How Important is Sleep for Sports Performance and Injury Management?
8 Sep 2014
Exercise and health professionals are motivated to find optimal solutions for athletes of all levels, be it sports performance, injury management, or injury prevention. These skills are of course, transferable to non-athletes, everyday office workers, and Mums and Dads alike. Traditionally, exercise and health professionals talk most about the physical components of exercise and rehabilitation such as stretching, strengthening, rehabilitating, and training. Is it time we started talking more about sleep, nutrition, and stress management?

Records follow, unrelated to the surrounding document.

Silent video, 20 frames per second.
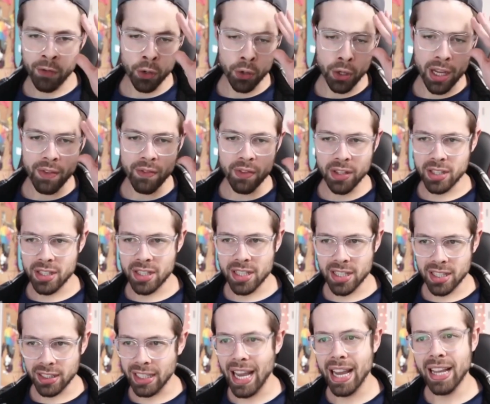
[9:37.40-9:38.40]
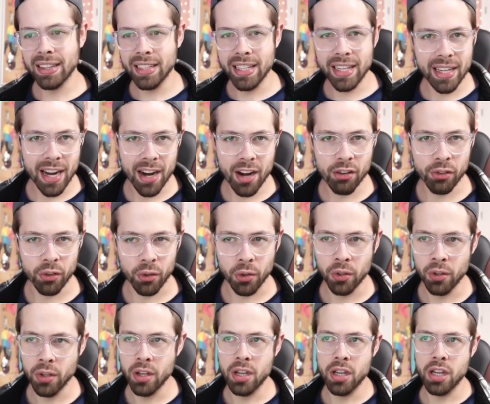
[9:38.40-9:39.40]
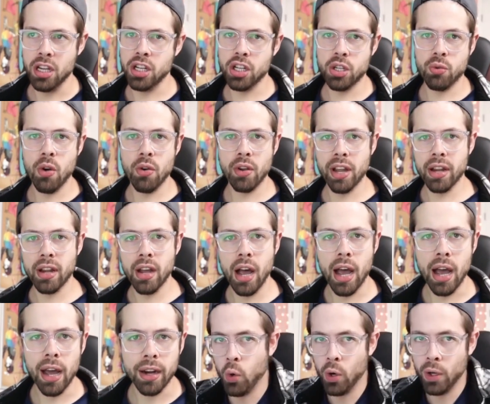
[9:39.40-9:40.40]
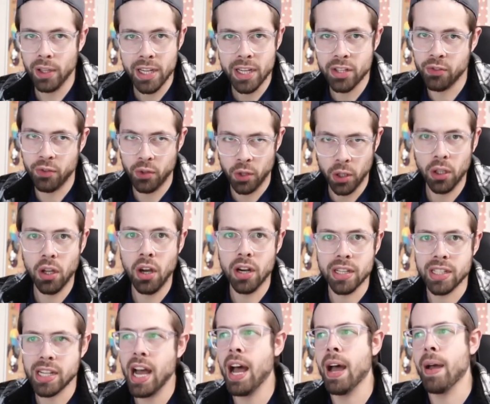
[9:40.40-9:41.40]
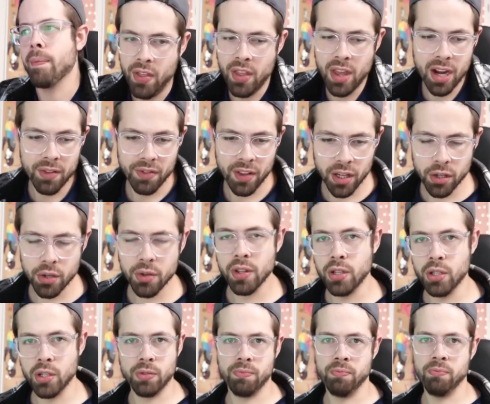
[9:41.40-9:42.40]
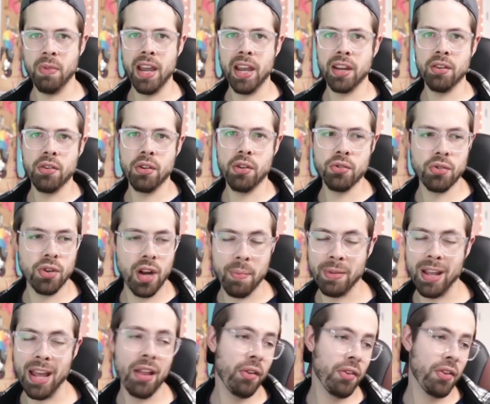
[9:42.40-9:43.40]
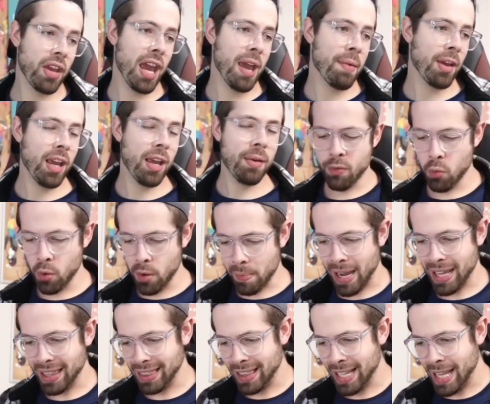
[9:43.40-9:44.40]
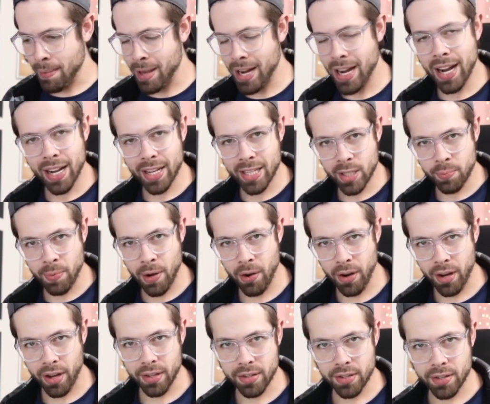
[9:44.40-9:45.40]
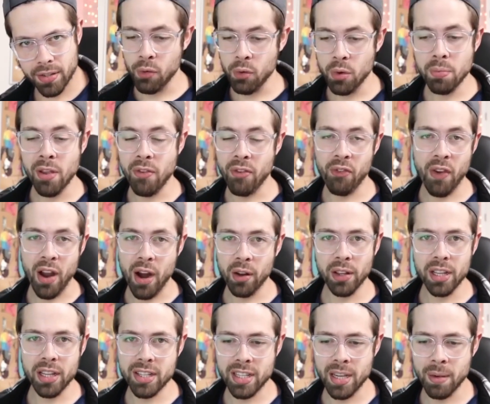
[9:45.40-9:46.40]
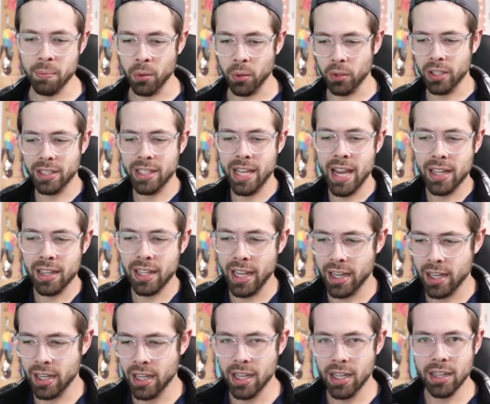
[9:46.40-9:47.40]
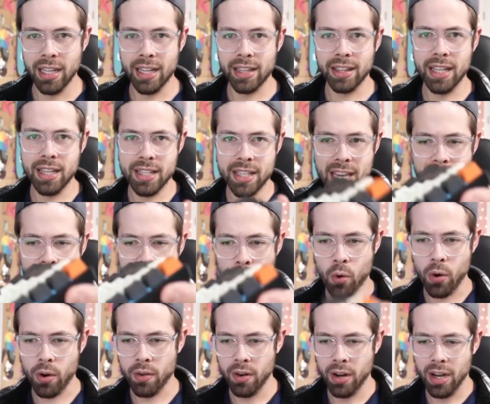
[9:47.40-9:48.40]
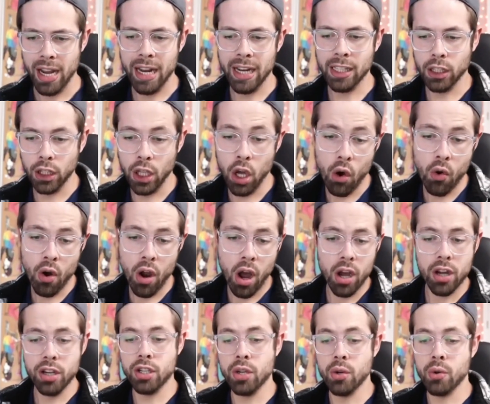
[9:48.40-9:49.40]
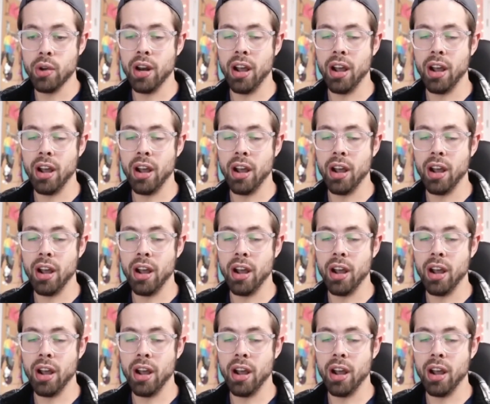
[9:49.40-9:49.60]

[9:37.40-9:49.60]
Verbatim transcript: you're even slightly careful, you just won't get caught, or at least for a long time. And then if they do, they just make a new username, download the game again. Even with my limited experience, it would be fairly simple to take like this keyboard and load onto it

Do practitioners such as physiotherapists, osteopaths, chiropractors, massage therapists, exercise physiologists, or personal trainers have the training and knowledge to effectively advise clients in these areas? The national body representing Physiotherapy (APA) recently surveyed physiotherapists as to their attitudes on providing healthy lifestyle advice. In this month’s APA Publication InMotion, there is a focus on sleep.

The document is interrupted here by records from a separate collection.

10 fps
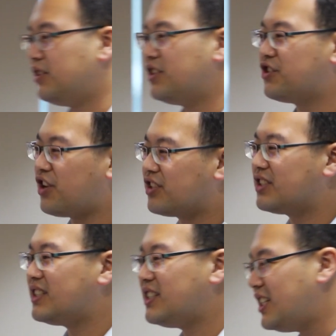the judge
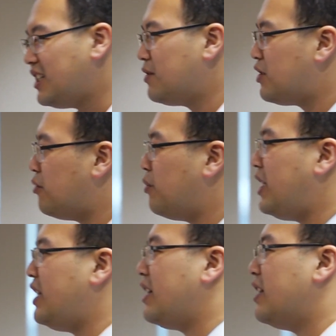seems to
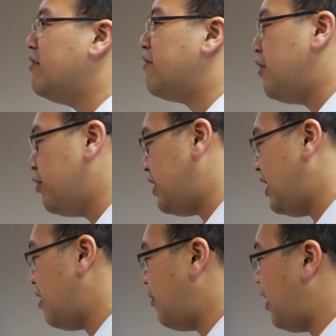be
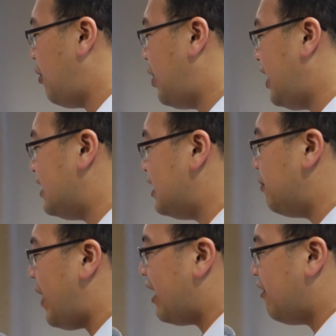confusing about what is the
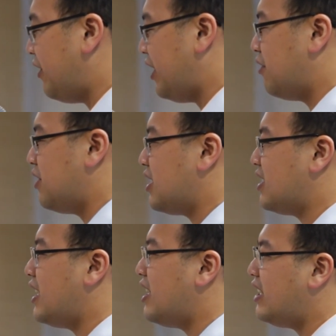benefit of the
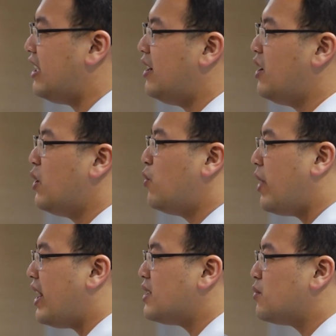society
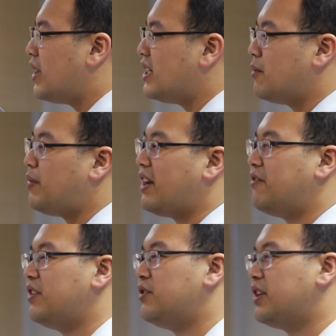with what is the
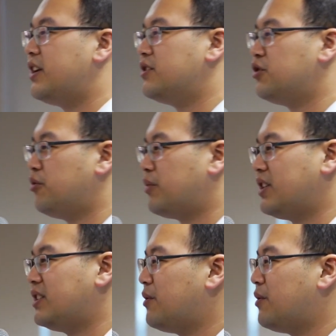benefit to the consumers.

Shona Halson (2013) from the Australian Institute of Sport recently published a fantastic summary of the important role sleep plays in the elite athlete. Of all the interventions attempted at the AIS, improving and increasing sleep made the most difference for performance. Conversely, chronic sleep deprivation leads to decreased athletic performance and may be linked to increased risk of an acute injury, such as a sprained ankle (Luke et al., 2011). Now that is interesting to exercise and health professionals…. How much sleep are you getting? How much sleep are your clients getting?

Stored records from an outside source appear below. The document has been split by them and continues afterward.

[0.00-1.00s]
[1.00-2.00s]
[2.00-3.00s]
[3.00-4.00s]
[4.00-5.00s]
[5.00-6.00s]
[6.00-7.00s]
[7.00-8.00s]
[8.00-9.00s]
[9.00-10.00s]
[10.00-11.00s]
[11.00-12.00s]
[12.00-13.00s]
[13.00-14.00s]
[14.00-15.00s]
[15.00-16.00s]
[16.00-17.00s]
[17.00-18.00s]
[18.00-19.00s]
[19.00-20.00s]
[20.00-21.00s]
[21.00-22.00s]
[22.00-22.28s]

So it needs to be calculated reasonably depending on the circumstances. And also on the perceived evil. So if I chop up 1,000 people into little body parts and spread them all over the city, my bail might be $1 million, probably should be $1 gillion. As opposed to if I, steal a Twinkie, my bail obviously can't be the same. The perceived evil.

With two little kids and a busy clinic, I am clearly not getting enough sleep for optimal performance, but my days of elite sporting competition are well behind me. I find myself discussing sleep with more and more clients and am finding this is a great avenue to explore when trying to find solutions for injury management and prevention.
I don’t yet have the answers to all the questions proposed above, but maybe it is time for all of us to be taking a more holistic approach for the athletic and non-athletic population alike.